**Provided data**.
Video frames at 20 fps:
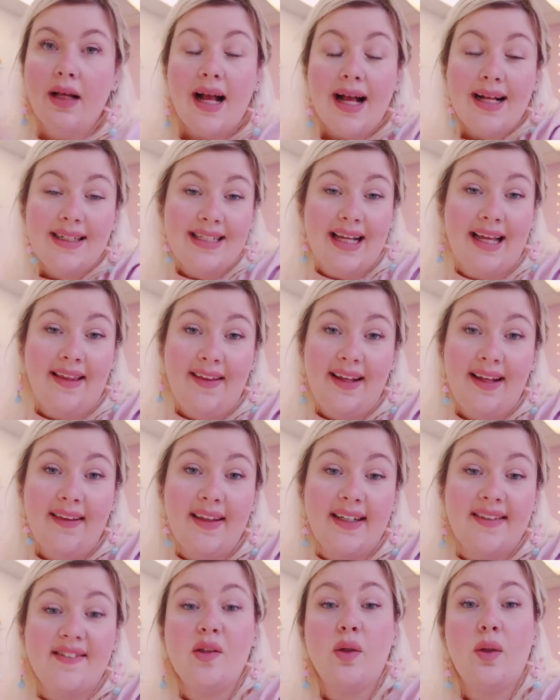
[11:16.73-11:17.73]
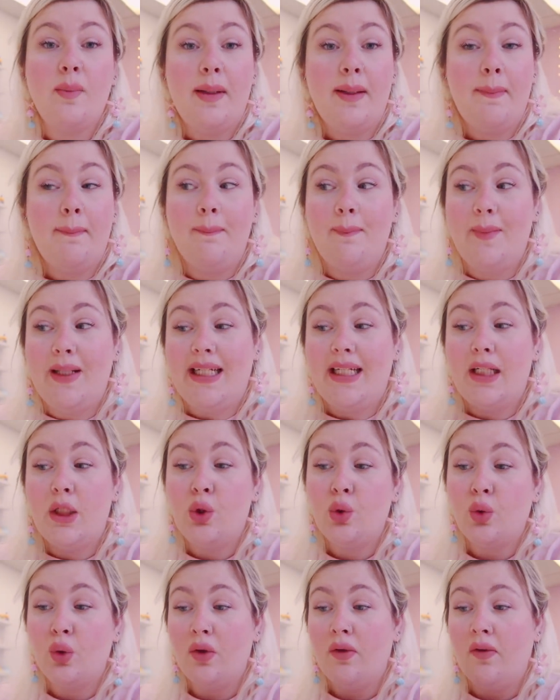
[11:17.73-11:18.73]
And I think that's going to be me
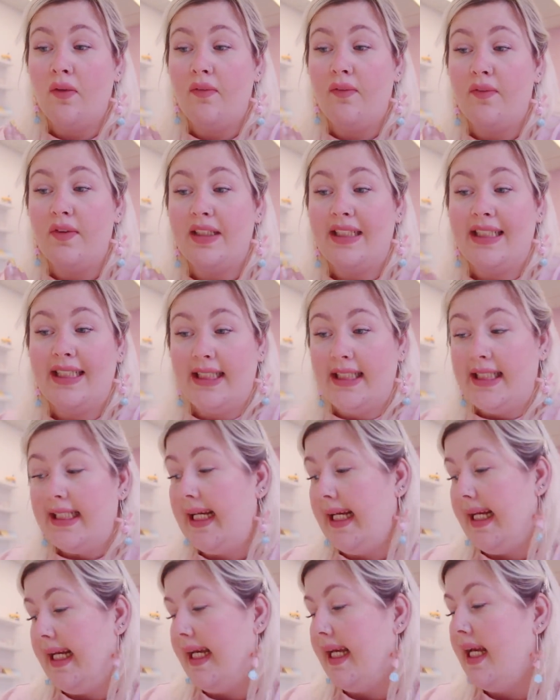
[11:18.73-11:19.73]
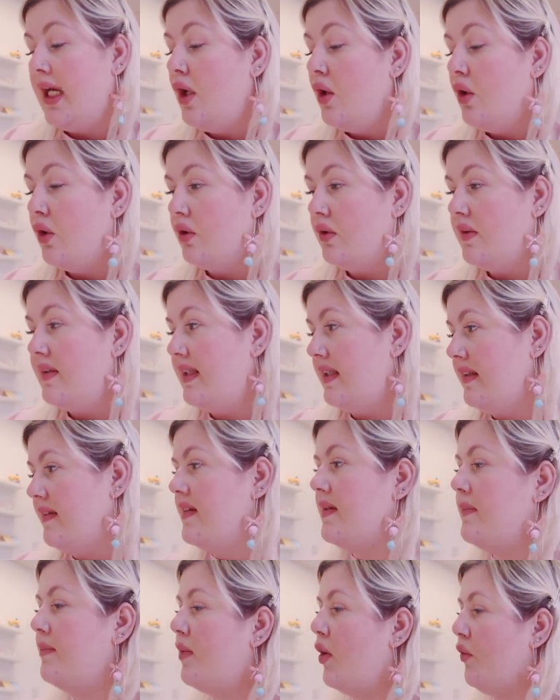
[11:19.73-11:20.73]
done for today until
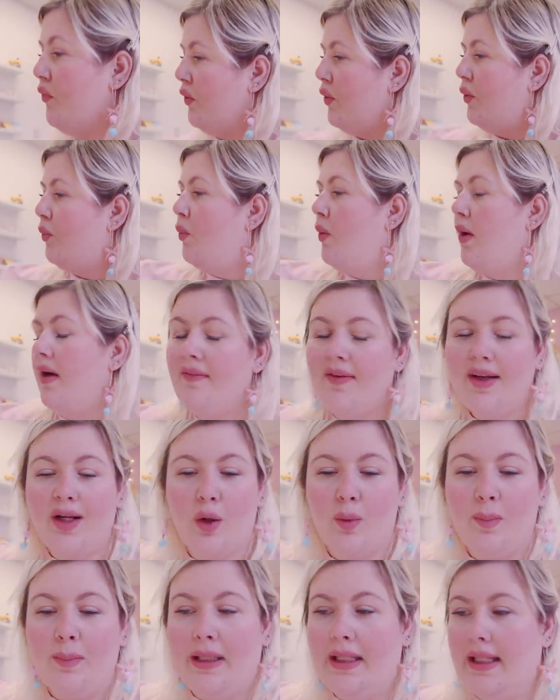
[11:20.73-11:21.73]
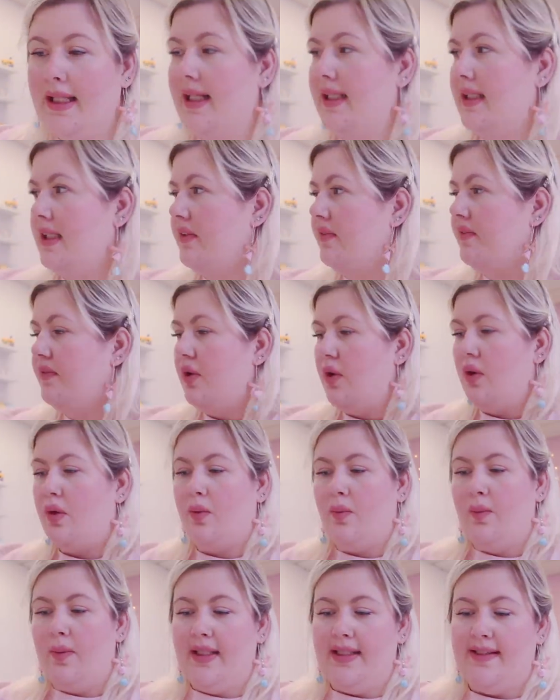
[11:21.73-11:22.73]
tomorrow. What have I got planned for
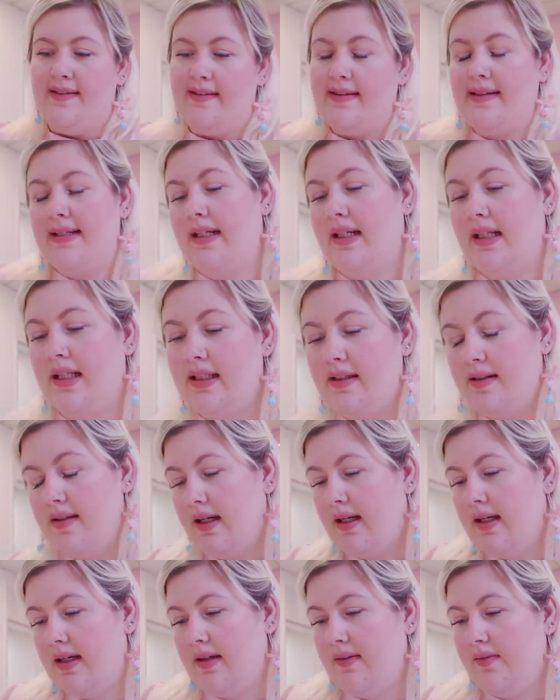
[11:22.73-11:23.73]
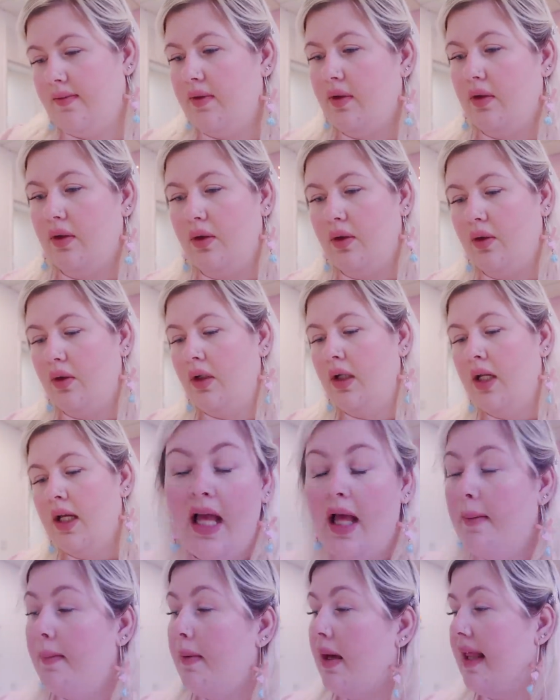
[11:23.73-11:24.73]
Wednesday? Let's have a look.
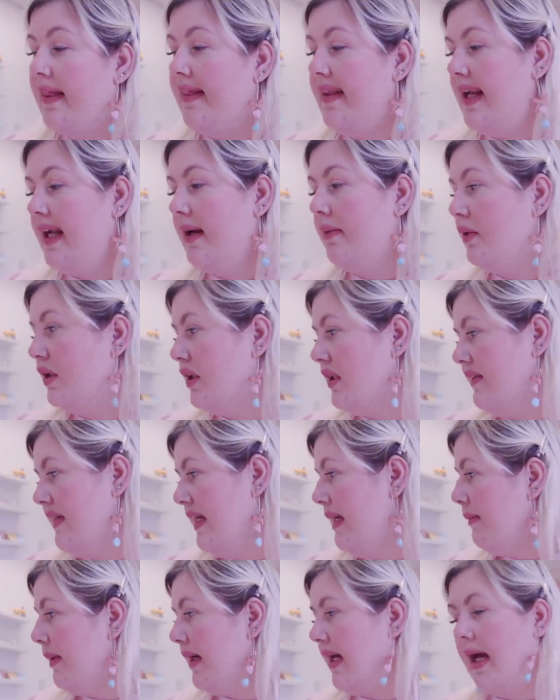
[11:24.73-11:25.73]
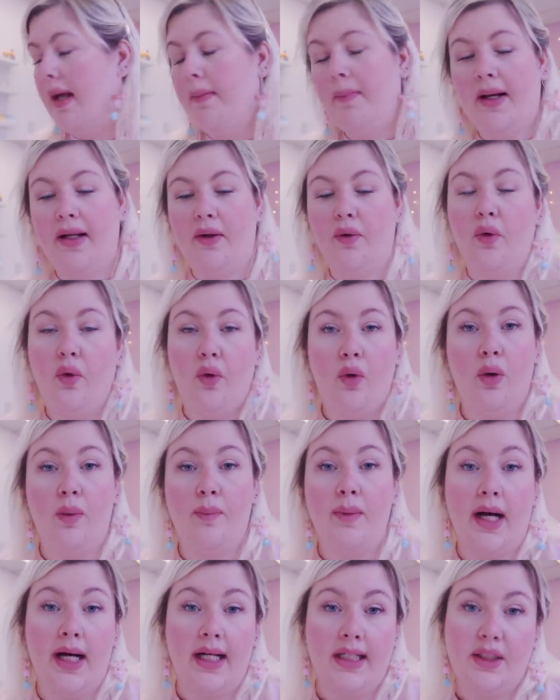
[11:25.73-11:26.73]
But I think I want to take my iPad
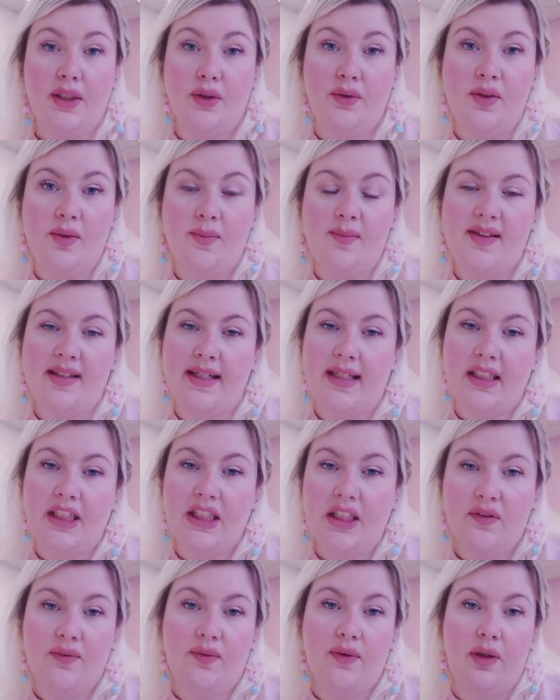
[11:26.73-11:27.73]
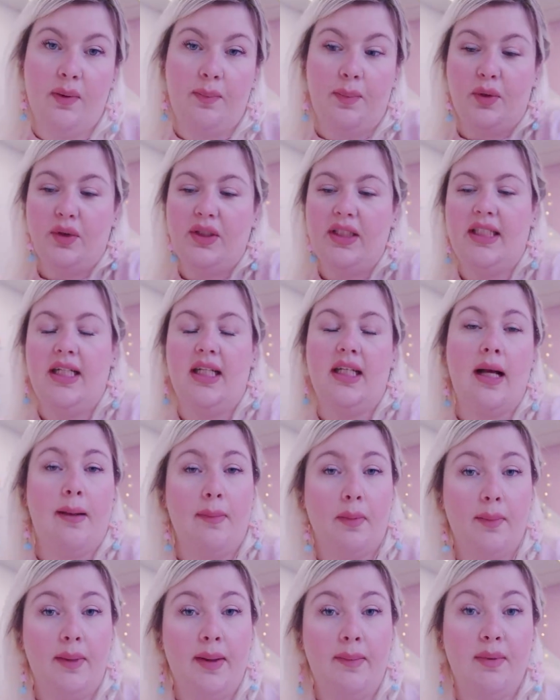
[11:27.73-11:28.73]
home and do some sketches for the pudding
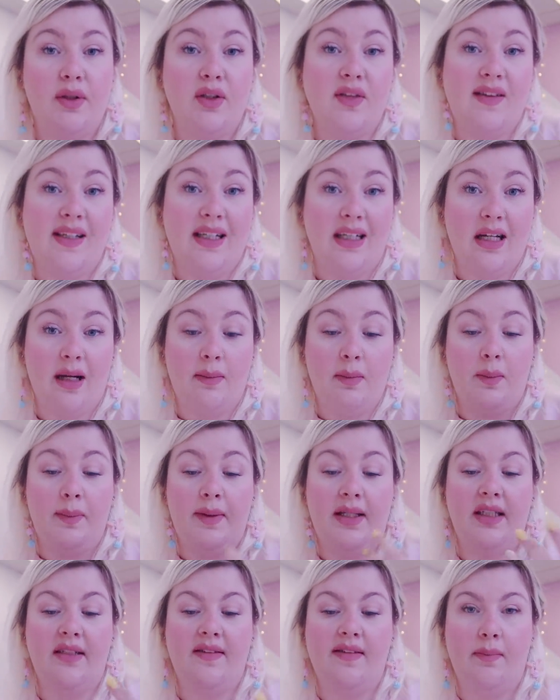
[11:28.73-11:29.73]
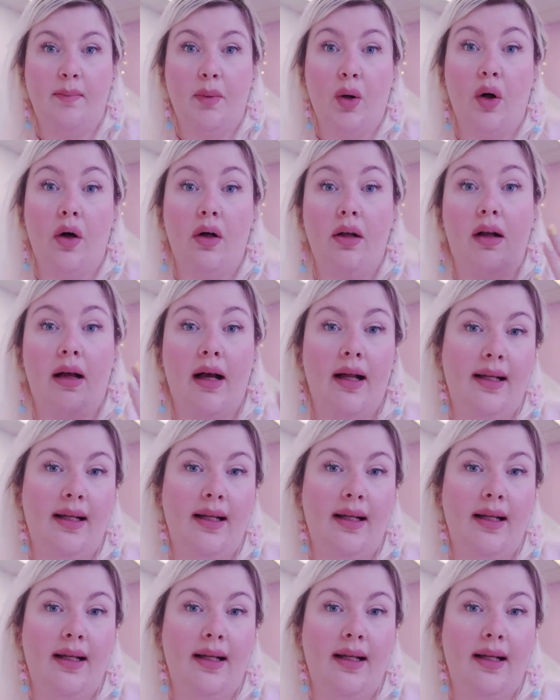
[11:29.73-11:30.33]
enamel pin, because the enamel pin is important.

**Problem description**.
Set down all of the entries exactly as they appear, but keep the images out.

**Task solution**.
Video frames at 20 fps:
[11:16.73-11:17.73]
[11:17.73-11:18.73]
And I think that's going to be me
[11:18.73-11:19.73]
[11:19.73-11:20.73]
done for today until
[11:20.73-11:21.73]
[11:21.73-11:22.73]
tomorrow. What have I got planned for
[11:22.73-11:23.73]
[11:23.73-11:24.73]
Wednesday? Let's have a look.
[11:24.73-11:25.73]
[11:25.73-11:26.73]
But I think I want to take my iPad
[11:26.73-11:27.73]
[11:27.73-11:28.73]
home and do some sketches for the pudding
[11:28.73-11:29.73]
[11:29.73-11:30.33]
enamel pin, because the enamel pin is important.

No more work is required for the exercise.